> [THE TASK]: The lines to return are those from the line holding "[00:00:00.25]" through the last line of the entries below, both included, written exactly and without pictures.

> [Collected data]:
= Beginning of Section =

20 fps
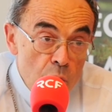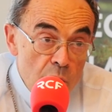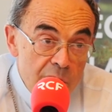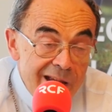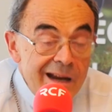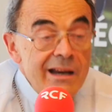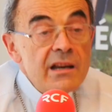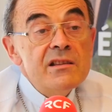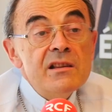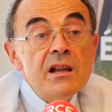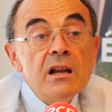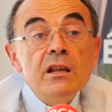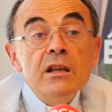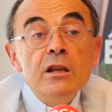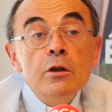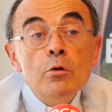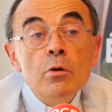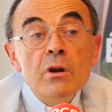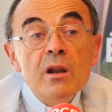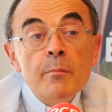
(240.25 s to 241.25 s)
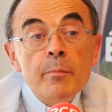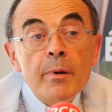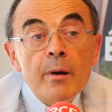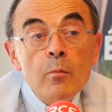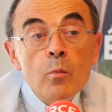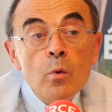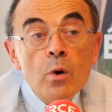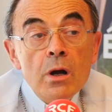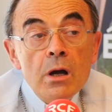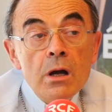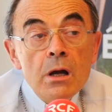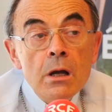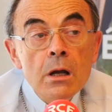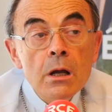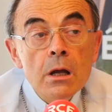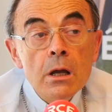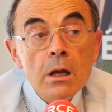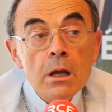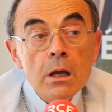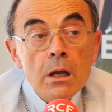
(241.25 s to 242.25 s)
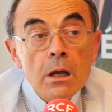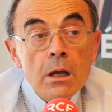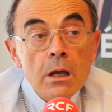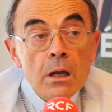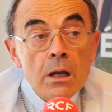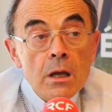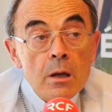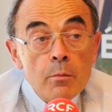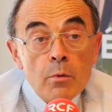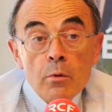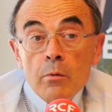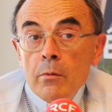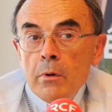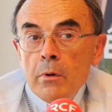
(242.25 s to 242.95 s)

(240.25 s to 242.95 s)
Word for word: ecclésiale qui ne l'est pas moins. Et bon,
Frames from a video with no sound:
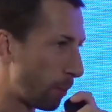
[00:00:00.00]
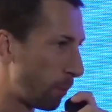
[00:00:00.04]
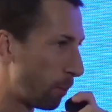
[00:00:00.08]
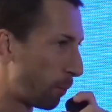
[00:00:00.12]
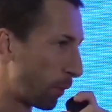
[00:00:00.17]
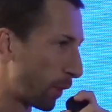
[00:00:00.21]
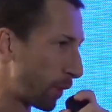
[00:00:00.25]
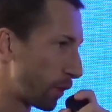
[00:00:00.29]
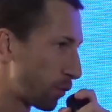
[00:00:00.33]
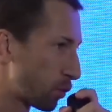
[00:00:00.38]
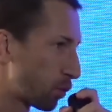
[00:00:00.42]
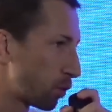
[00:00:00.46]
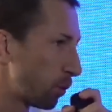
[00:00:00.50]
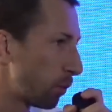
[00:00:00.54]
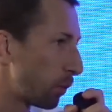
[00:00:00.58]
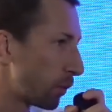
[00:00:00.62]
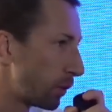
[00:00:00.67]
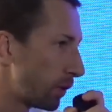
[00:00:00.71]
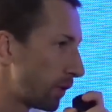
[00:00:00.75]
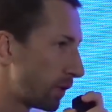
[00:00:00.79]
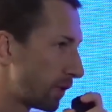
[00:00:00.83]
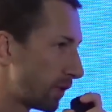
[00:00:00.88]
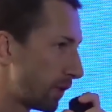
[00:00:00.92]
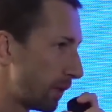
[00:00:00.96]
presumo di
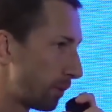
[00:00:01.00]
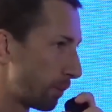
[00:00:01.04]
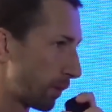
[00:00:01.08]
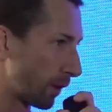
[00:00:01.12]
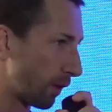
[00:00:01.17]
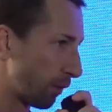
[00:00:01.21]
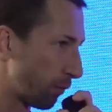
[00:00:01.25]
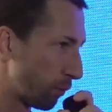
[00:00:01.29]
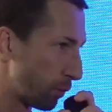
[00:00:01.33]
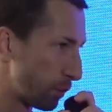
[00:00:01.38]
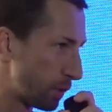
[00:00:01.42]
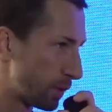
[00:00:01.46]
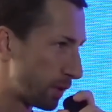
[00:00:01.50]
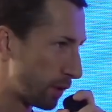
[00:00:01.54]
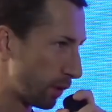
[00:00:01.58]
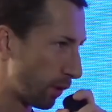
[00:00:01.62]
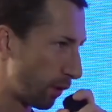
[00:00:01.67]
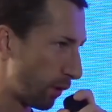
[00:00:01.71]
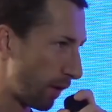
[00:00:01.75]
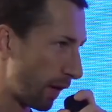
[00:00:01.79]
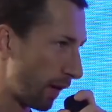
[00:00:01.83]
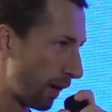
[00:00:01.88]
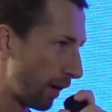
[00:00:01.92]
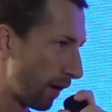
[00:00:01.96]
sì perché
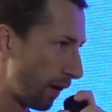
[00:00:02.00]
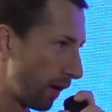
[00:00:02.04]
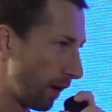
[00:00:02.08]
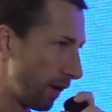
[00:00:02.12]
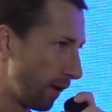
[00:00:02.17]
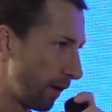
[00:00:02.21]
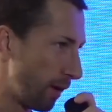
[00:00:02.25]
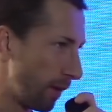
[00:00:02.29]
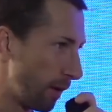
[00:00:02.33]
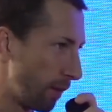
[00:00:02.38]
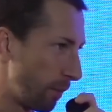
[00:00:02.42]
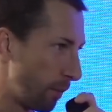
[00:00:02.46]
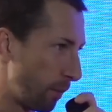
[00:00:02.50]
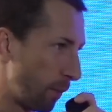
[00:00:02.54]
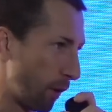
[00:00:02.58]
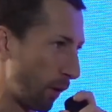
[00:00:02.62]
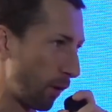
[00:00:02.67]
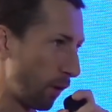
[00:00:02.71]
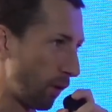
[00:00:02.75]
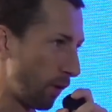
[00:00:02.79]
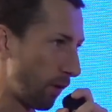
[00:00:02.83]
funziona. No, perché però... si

= End of Section =

> [EXERCISE RESPONSE]:
[00:00:00.25]
[00:00:00.29]
[00:00:00.33]
[00:00:00.38]
[00:00:00.42]
[00:00:00.46]
[00:00:00.50]
[00:00:00.54]
[00:00:00.58]
[00:00:00.62]
[00:00:00.67]
[00:00:00.71]
[00:00:00.75]
[00:00:00.79]
[00:00:00.83]
[00:00:00.88]
[00:00:00.92]
[00:00:00.96]
presumo di
[00:00:01.00]
[00:00:01.04]
[00:00:01.08]
[00:00:01.12]
[00:00:01.17]
[00:00:01.21]
[00:00:01.25]
[00:00:01.29]
[00:00:01.33]
[00:00:01.38]
[00:00:01.42]
[00:00:01.46]
[00:00:01.50]
[00:00:01.54]
[00:00:01.58]
[00:00:01.62]
[00:00:01.67]
[00:00:01.71]
[00:00:01.75]
[00:00:01.79]
[00:00:01.83]
[00:00:01.88]
[00:00:01.92]
[00:00:01.96]
sì perché
[00:00:02.00]
[00:00:02.04]
[00:00:02.08]
[00:00:02.12]
[00:00:02.17]
[00:00:02.21]
[00:00:02.25]
[00:00:02.29]
[00:00:02.33]
[00:00:02.38]
[00:00:02.42]
[00:00:02.46]
[00:00:02.50]
[00:00:02.54]
[00:00:02.58]
[00:00:02.62]
[00:00:02.67]
[00:00:02.71]
[00:00:02.75]
[00:00:02.79]
[00:00:02.83]
funziona. No, perché però... si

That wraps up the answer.